[TASK MATERIAL Boundary: Start]

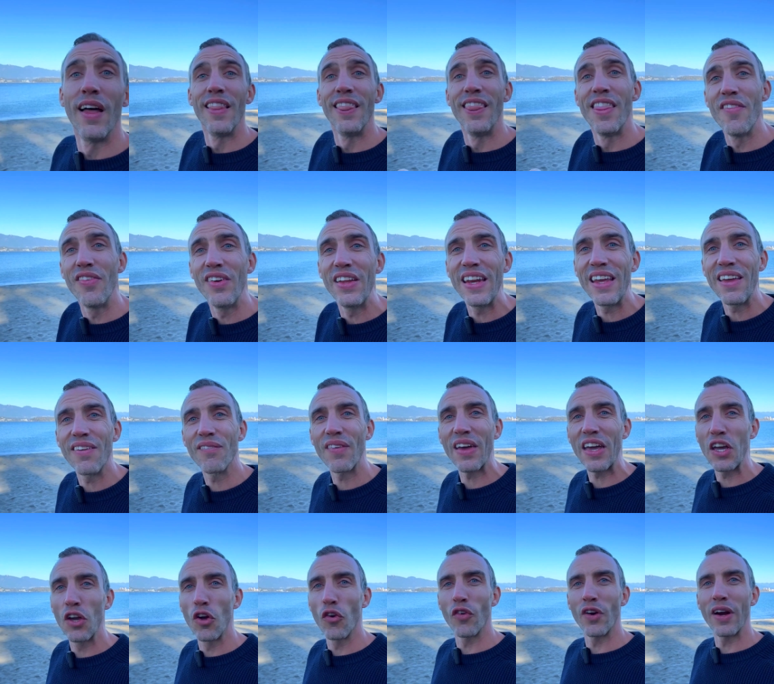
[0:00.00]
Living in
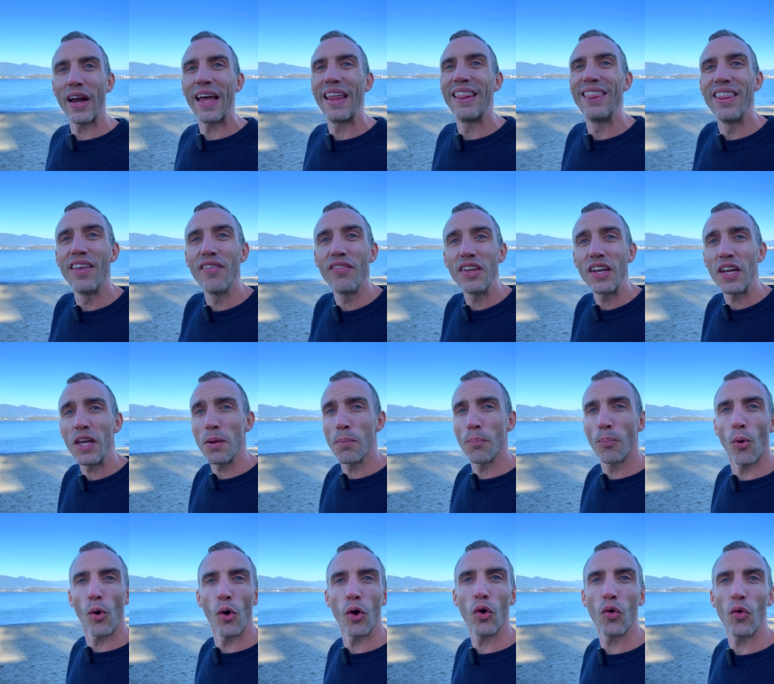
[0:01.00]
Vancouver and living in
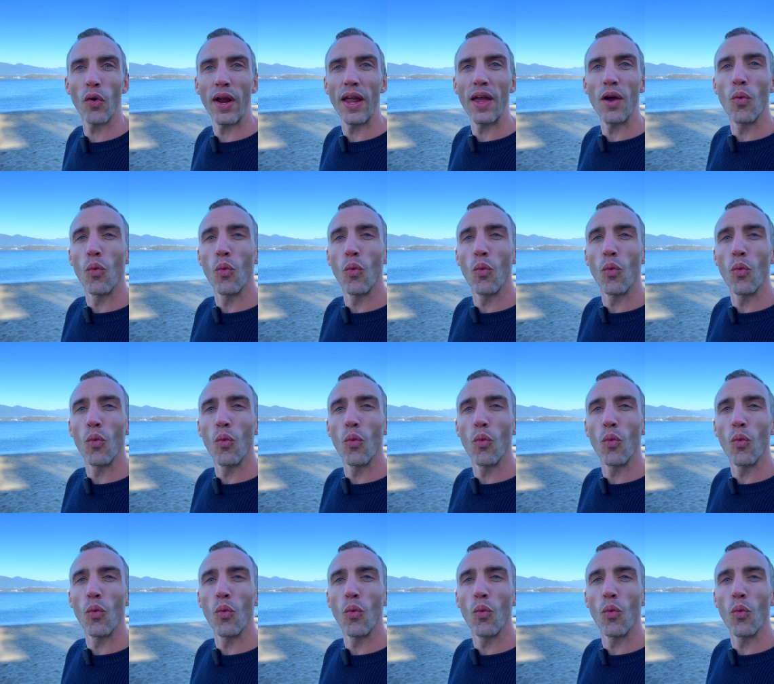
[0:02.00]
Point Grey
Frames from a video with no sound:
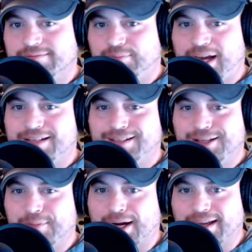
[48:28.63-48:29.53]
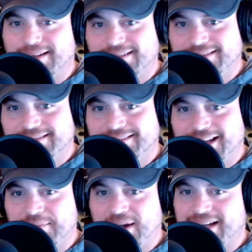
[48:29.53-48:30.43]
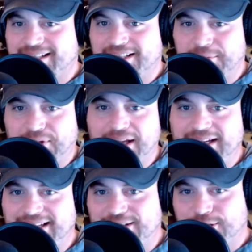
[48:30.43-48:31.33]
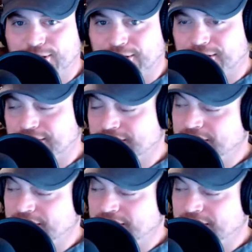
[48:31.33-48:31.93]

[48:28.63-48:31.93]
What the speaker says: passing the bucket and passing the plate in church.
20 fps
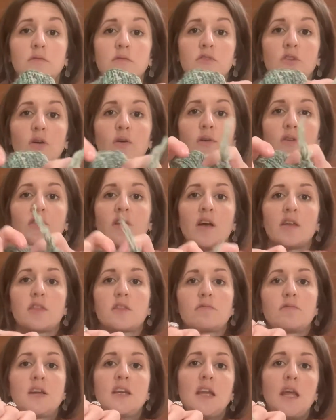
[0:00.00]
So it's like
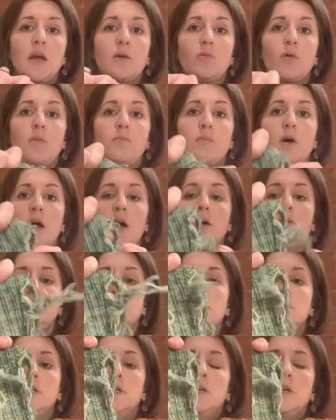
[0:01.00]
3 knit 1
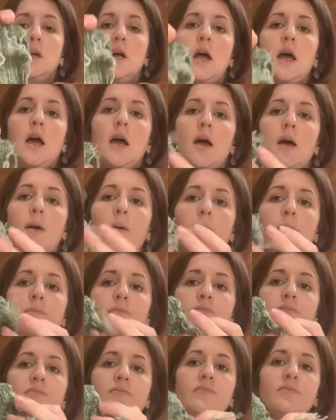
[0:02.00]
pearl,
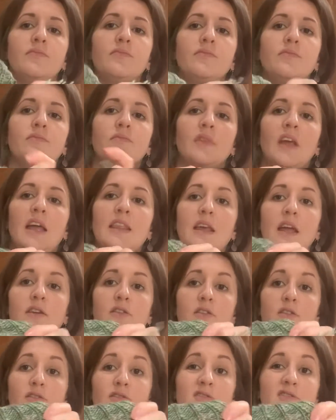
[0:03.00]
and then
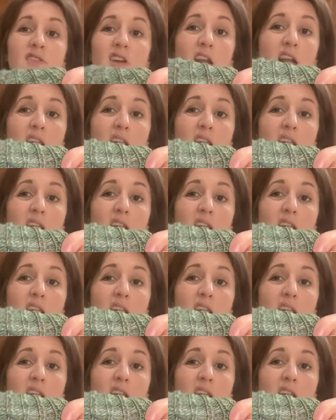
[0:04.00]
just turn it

[TASK MATERIAL Boundary: End]

TRY IT: Pictures are not part of the copy. Return every record exactly.

ANSWER AREA:
[0:00.00]
Living in
[0:01.00]
Vancouver and living in
[0:02.00]
Point Grey
Frames from a video with no sound:
[48:28.63-48:29.53]
[48:29.53-48:30.43]
[48:30.43-48:31.33]
[48:31.33-48:31.93]

[48:28.63-48:31.93]
What the speaker says: passing the bucket and passing the plate in church.
20 fps
[0:00.00]
So it's like
[0:01.00]
3 knit 1
[0:02.00]
pearl,
[0:03.00]
and then
[0:04.00]
just turn it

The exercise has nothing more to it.